TASK PROMPT:
Transcribe all the entries word for word, omitting any pictures they contain.

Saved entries
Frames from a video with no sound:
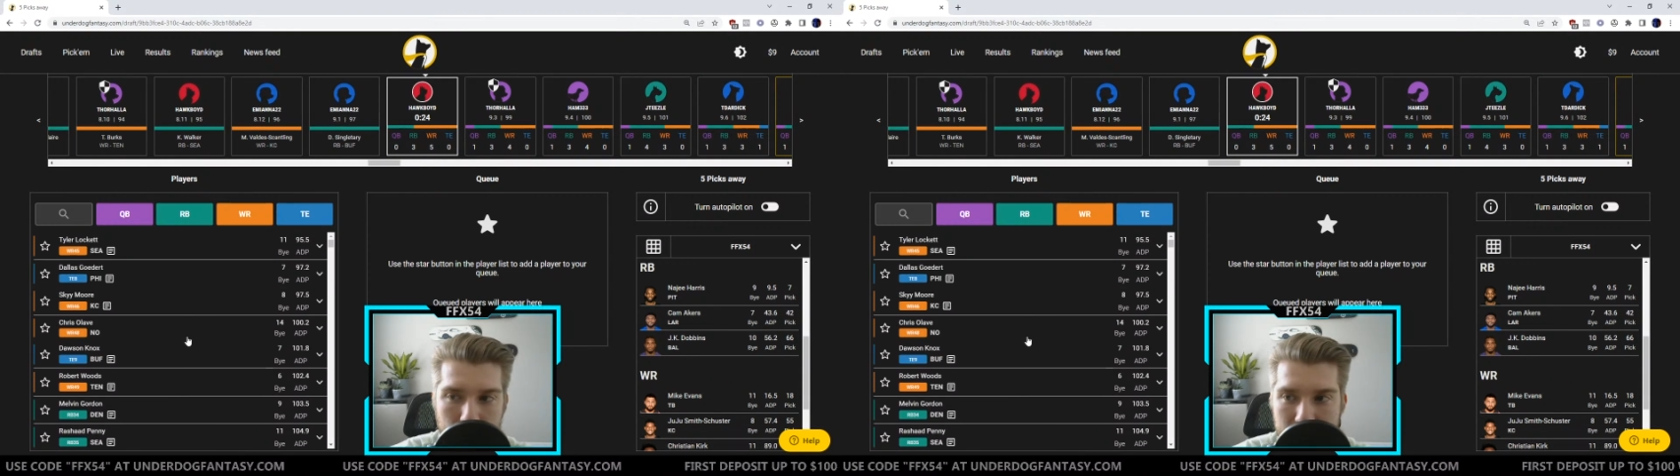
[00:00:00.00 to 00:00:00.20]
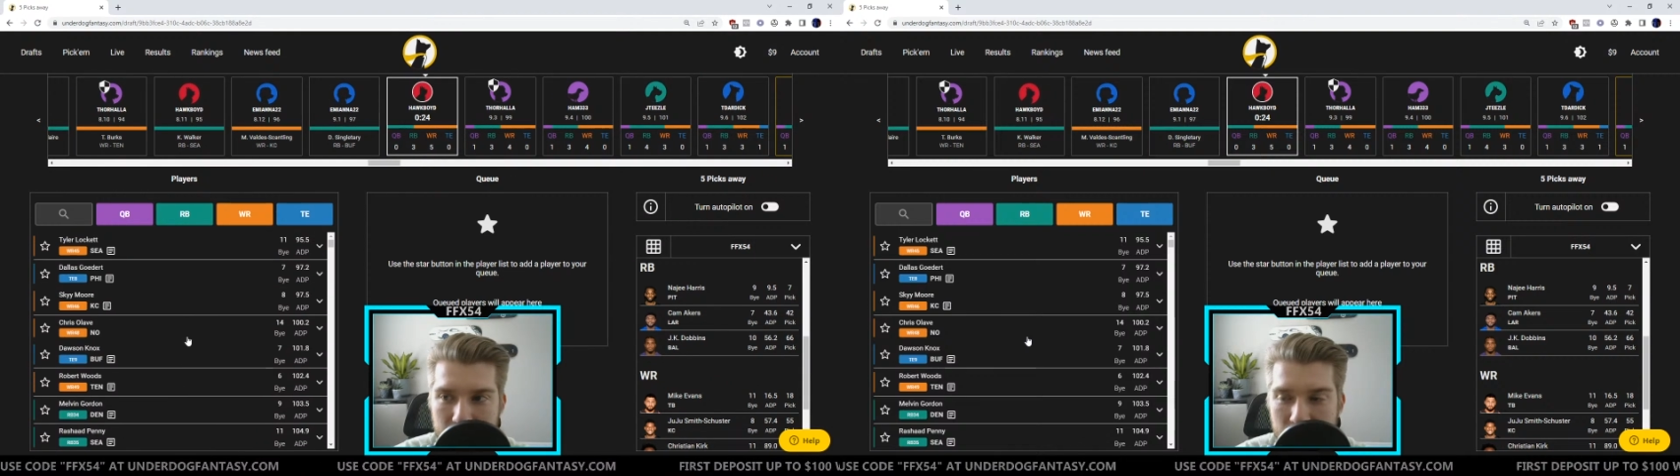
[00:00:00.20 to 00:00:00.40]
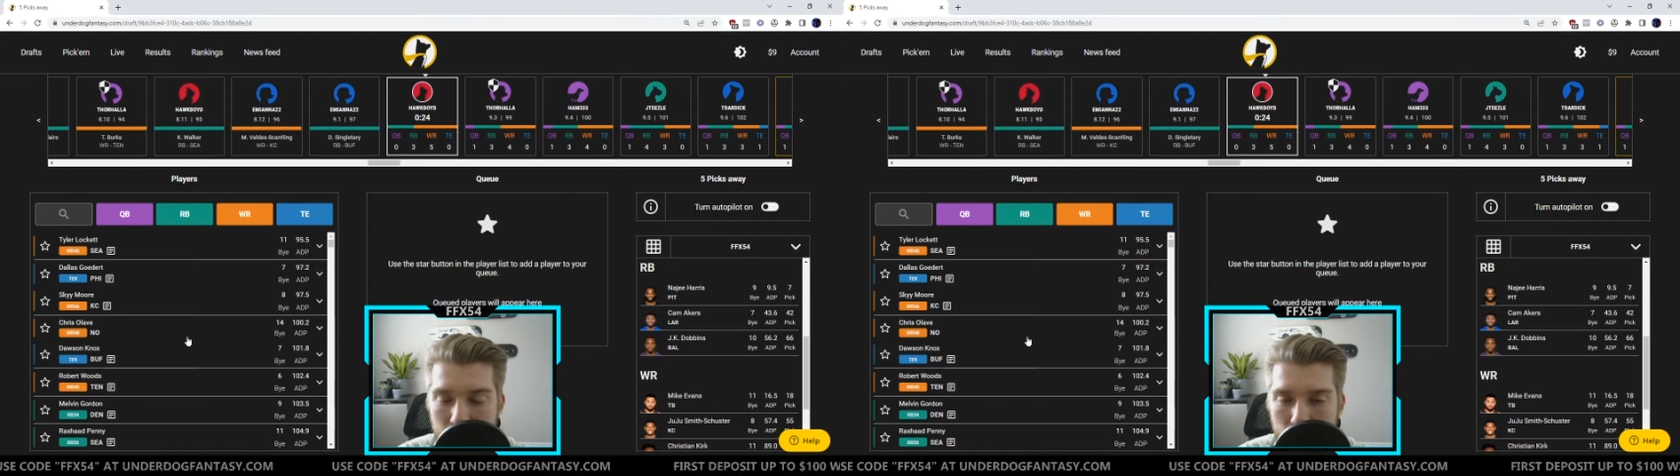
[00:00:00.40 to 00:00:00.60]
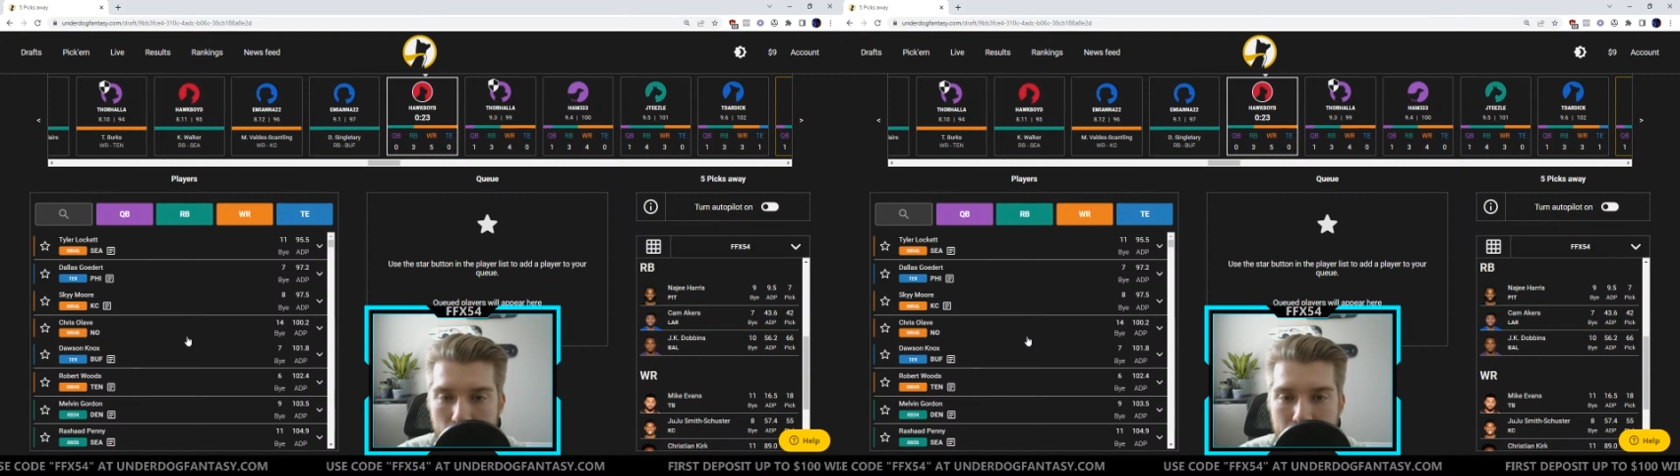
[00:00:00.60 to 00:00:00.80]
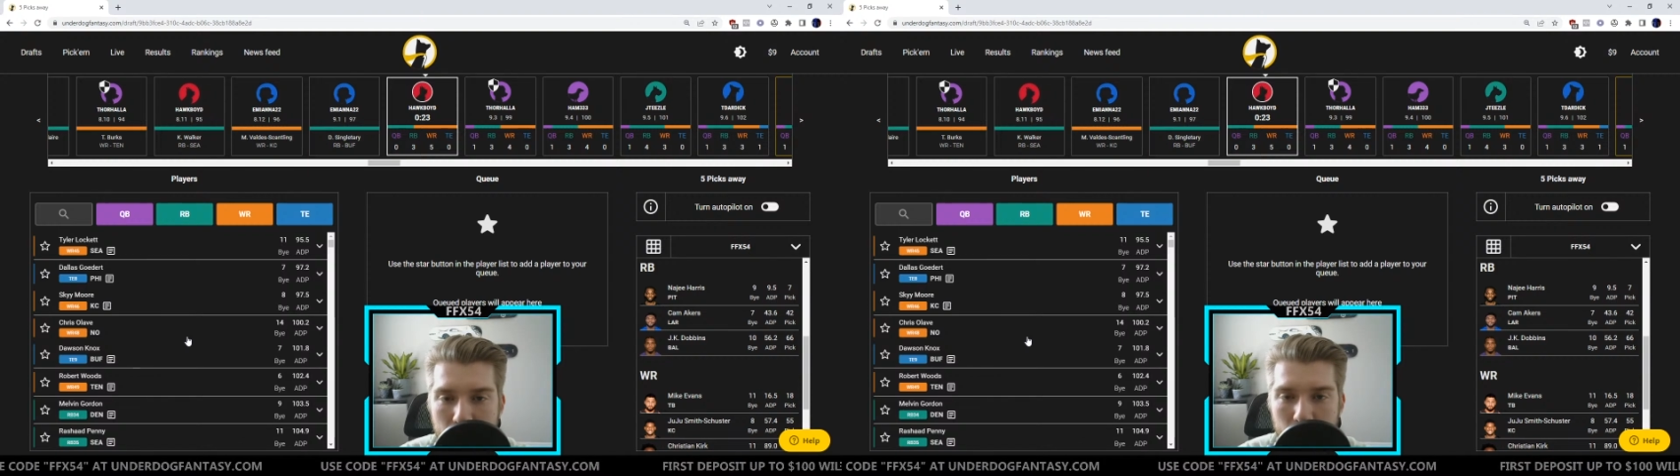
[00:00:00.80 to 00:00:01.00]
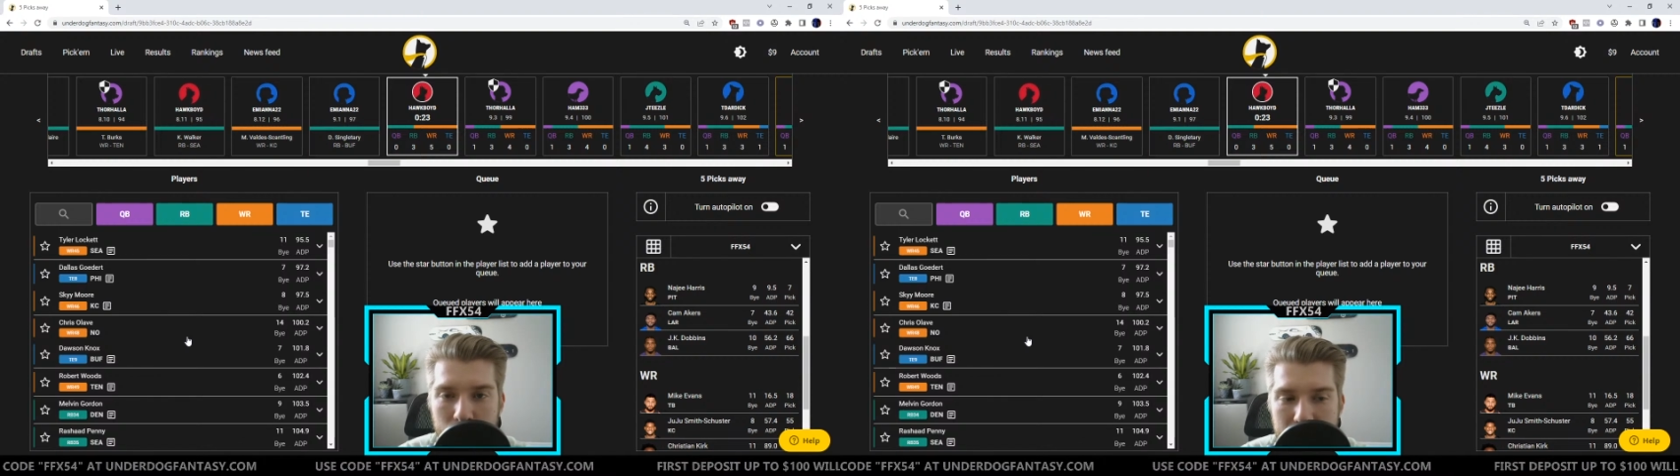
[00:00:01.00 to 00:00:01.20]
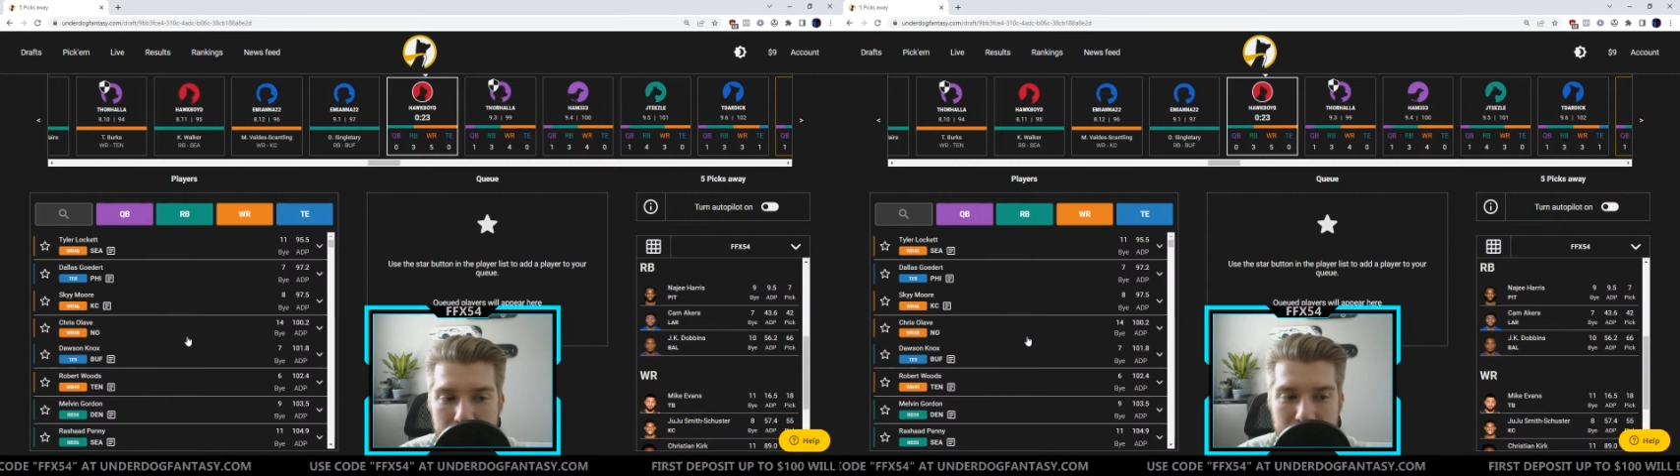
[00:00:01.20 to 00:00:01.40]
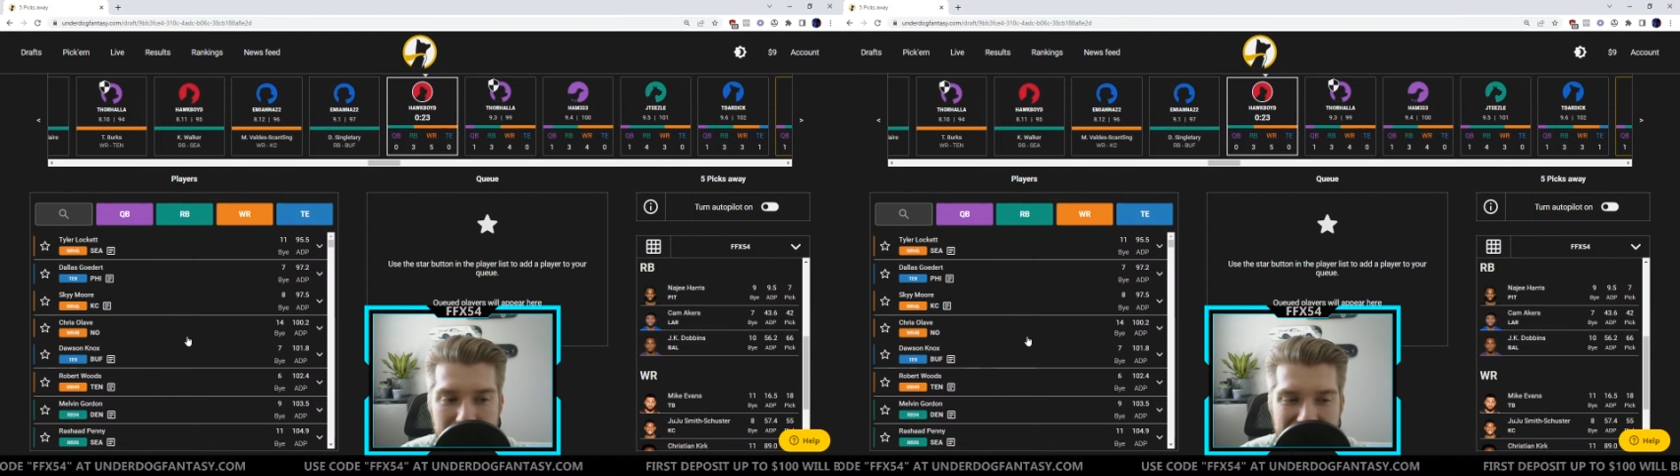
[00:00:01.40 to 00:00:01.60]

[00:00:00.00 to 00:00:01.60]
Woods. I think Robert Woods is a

SOLUTION FOR THIS EXERCISE:
Frames from a video with no sound:
[00:00:00.00 to 00:00:00.20]
[00:00:00.20 to 00:00:00.40]
[00:00:00.40 to 00:00:00.60]
[00:00:00.60 to 00:00:00.80]
[00:00:00.80 to 00:00:01.00]
[00:00:01.00 to 00:00:01.20]
[00:00:01.20 to 00:00:01.40]
[00:00:01.40 to 00:00:01.60]

[00:00:00.00 to 00:00:01.60]
Woods. I think Robert Woods is a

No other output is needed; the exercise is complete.